Yes, deep neural networks have proven remarkably useful for machine perception, but you would still need to collect a colossal amount of audio data, fingerprint all of it, build a low-latency processing infrastructure for making inferences, and convince a hundred million people to install your software to feed you copious real-world training data that you can use to improve model performance.
That's actually the easy part. You already have the music. Distorting it by superimposing background noise is really not difficult.
Shazam doesn't actually let you improve the answer, nor report incorrect guess. They are so confident with them, even if it's sometimes completely missed genre and style of music.

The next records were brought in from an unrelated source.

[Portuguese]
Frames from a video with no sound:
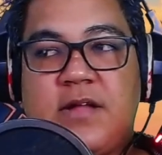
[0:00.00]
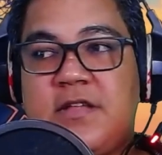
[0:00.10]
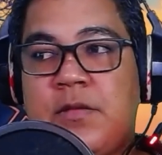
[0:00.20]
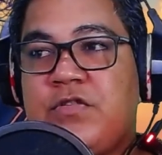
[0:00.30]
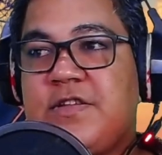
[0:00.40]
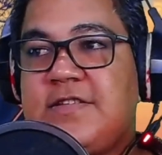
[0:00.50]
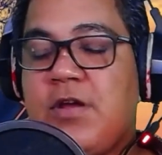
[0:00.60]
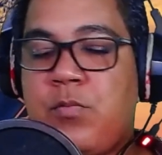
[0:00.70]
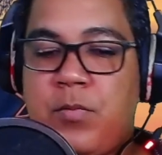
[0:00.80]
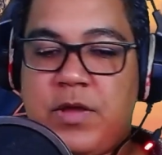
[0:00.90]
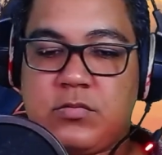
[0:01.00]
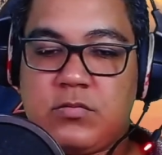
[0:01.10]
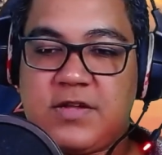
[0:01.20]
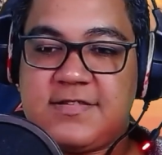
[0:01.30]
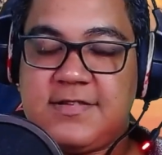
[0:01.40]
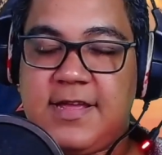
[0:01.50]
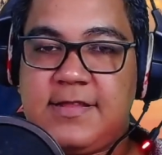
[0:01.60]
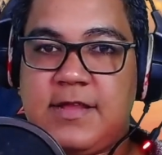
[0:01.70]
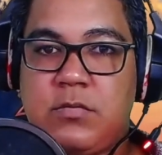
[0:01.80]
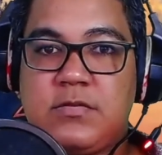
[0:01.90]
irmãos, esse é o momento do
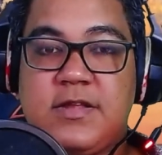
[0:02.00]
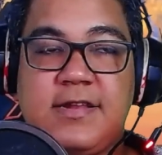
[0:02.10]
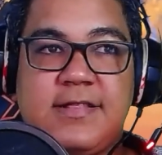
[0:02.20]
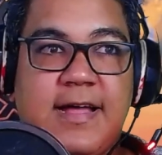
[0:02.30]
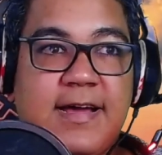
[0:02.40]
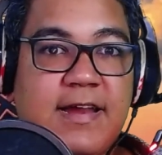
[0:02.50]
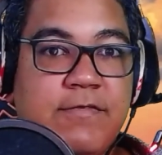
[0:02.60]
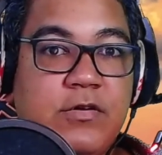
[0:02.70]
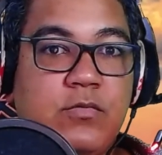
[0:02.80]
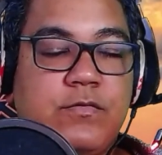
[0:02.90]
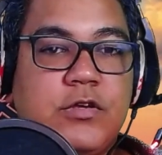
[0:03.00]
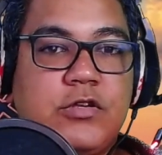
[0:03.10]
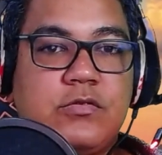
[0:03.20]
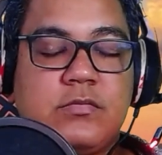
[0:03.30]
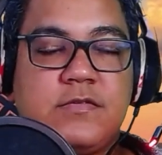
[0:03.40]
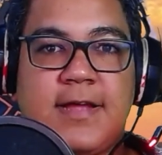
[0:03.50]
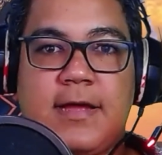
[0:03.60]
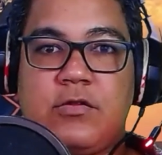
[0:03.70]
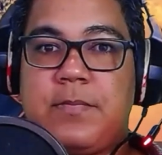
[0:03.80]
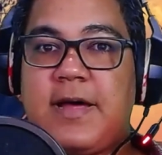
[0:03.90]
acidente, é onde ele está gravando um vídeo,
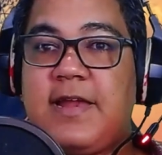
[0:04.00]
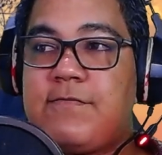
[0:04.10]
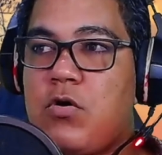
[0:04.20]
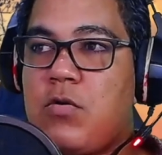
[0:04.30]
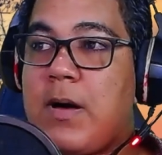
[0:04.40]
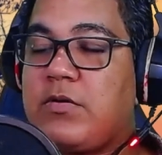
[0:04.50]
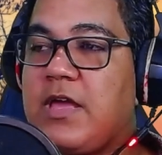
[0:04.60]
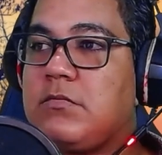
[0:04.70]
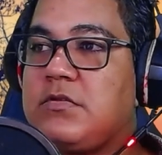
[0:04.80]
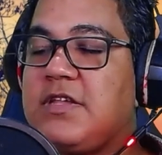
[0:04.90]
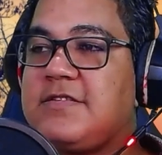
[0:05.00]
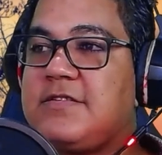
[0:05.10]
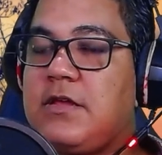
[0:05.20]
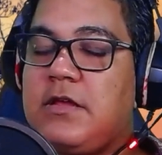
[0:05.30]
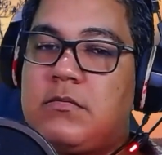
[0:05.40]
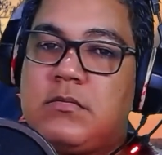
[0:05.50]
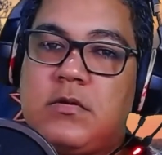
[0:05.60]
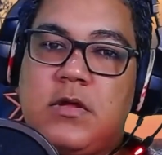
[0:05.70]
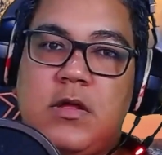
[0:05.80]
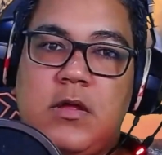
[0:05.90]
certo? Para informar o que aconteceu,
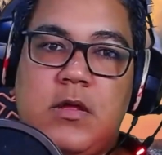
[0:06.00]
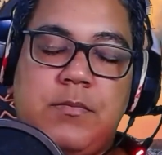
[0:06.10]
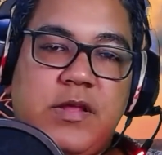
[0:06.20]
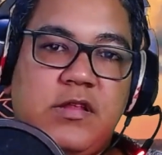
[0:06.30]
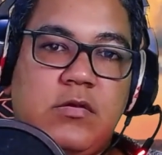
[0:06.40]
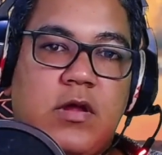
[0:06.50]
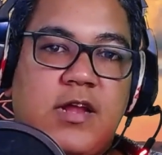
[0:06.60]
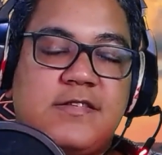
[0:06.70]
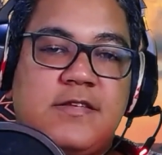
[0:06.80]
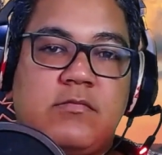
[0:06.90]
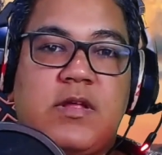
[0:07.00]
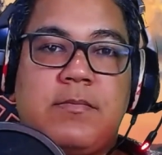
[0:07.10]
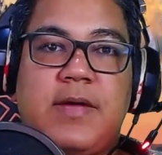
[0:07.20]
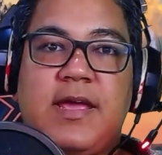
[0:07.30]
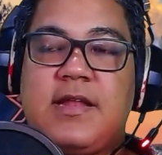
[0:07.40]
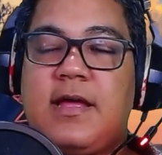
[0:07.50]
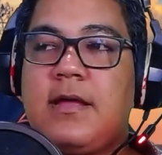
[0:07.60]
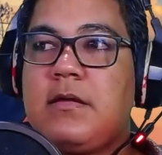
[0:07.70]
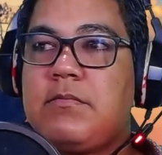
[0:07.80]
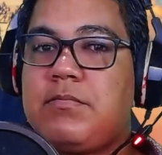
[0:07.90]
pedindo oração também,
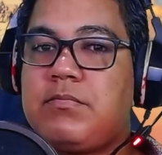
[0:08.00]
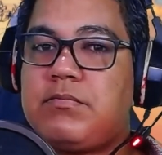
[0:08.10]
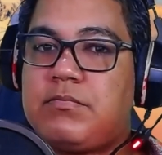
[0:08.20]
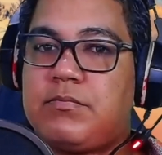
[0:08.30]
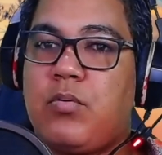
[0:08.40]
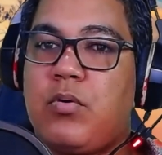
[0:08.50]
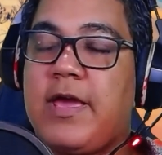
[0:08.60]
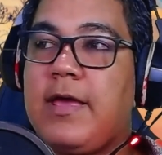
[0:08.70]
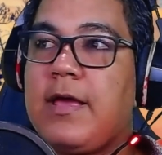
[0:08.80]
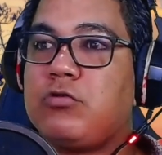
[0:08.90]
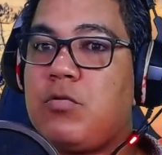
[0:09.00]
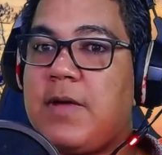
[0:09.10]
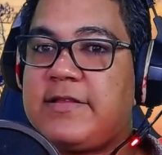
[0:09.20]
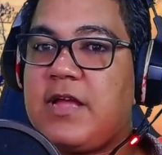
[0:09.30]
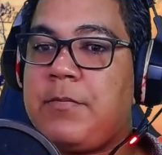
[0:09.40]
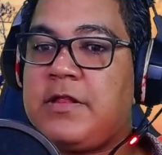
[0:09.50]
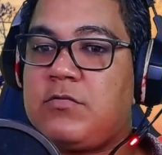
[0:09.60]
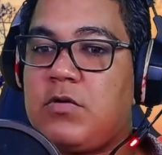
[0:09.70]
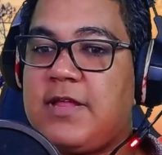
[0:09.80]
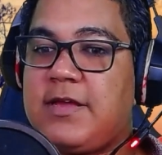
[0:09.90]
né? Porque automaticamente,
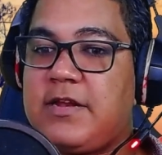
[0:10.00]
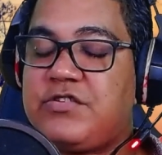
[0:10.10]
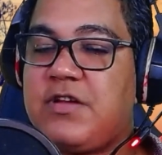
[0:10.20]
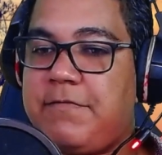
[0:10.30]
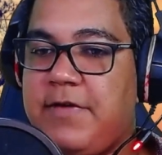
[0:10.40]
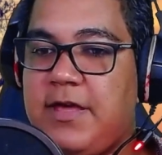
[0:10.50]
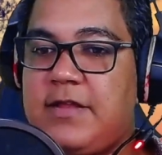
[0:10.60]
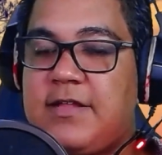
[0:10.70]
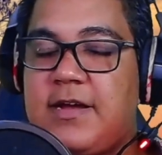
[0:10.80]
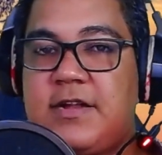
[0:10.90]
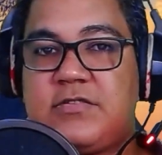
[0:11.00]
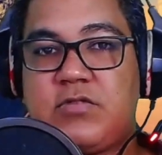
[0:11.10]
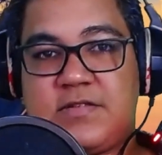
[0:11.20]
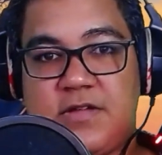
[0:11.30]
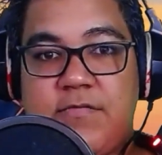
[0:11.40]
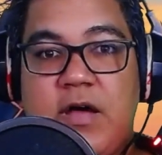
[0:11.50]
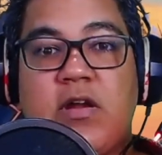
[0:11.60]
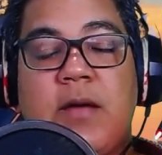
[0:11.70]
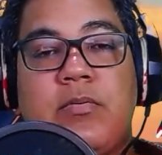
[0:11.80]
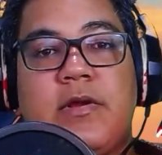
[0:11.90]
quando a igreja vê ele daquela situação, vai
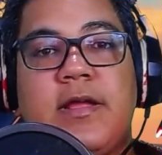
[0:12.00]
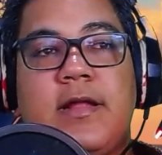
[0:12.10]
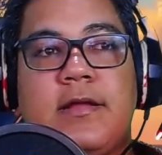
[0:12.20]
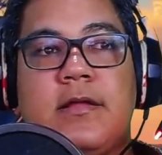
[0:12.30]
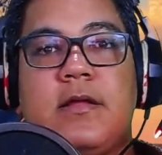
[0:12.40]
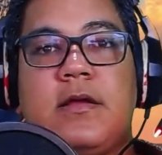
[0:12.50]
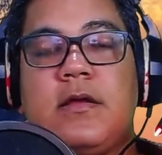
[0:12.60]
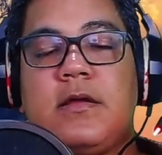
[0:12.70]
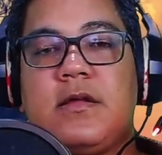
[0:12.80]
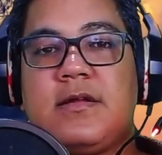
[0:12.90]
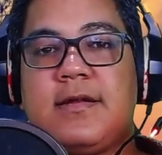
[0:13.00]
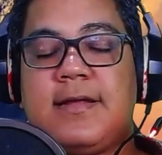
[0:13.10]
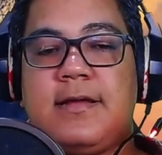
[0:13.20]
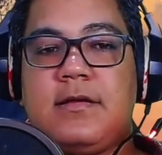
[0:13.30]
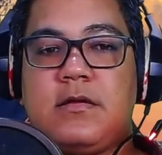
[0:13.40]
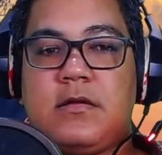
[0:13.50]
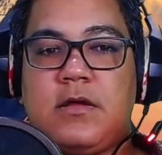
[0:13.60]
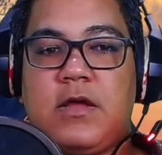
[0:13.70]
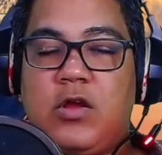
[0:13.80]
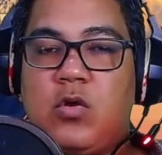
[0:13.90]
orar por ele, né?
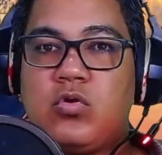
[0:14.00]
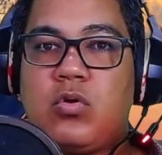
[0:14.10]
Ele contou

Also, it works a lot better than being able to find "slightly distorted" versions. It can catch a song in a noisy room where you can barely make out the song to begin with. Couple months back it found a song when there was a very loud crowd yelling over it. They're also able to determine differences between versions of songs pretty well. Some remixes might sound very close to the original.
Other thing you might be missing is just how fast it is even on a slow mobile connection.
I think describing the reaction as lack-of-appreciation is a bit misleading. Perhaps disbelief might be a better description.
The smart money, though, is on the main chance: you don't understand the purchase, or the problem domain, or both.
In this case I think you are overestimating the progress in NN and search, and underestimating the signal processing. Have you tried this with any significant corpus?
"Whack it through a FFT and do correlation " seems like one of the obvious solution to the toy problem version, but this is exactly the sort of thing that usually falls apart in practice.
Is anyone keeping a running list of products that HN commenters have suggested could be built in an afternoon/weekend?
Ones I've seen so far: Facebook, Twitter, Dropbox, and now Shazaam.
Then we'll talk.
https://www.toptal.com/algorithms/shazam-it-music-processing...
What's not straightforward is recognizing cover songs and the like. But that's not only non-trivial but AFAIK can't be done.
Well, you could translate the music into actual notes (or musical intervals), and use Smith-Waterman (or any more advanced and more recent technique) to find the song with the lowest edit-distance.
https://www.toptal.com/algorithms/shazam-it-music-processing...
I'm not disputing they overpaid. However, long to short, building the technology is the easy part, and just a fraction of the brand / product value.
"What's that song?" is a different signal to buying a song. Especially when "what's that song?" isn't restricted by licensing agreements.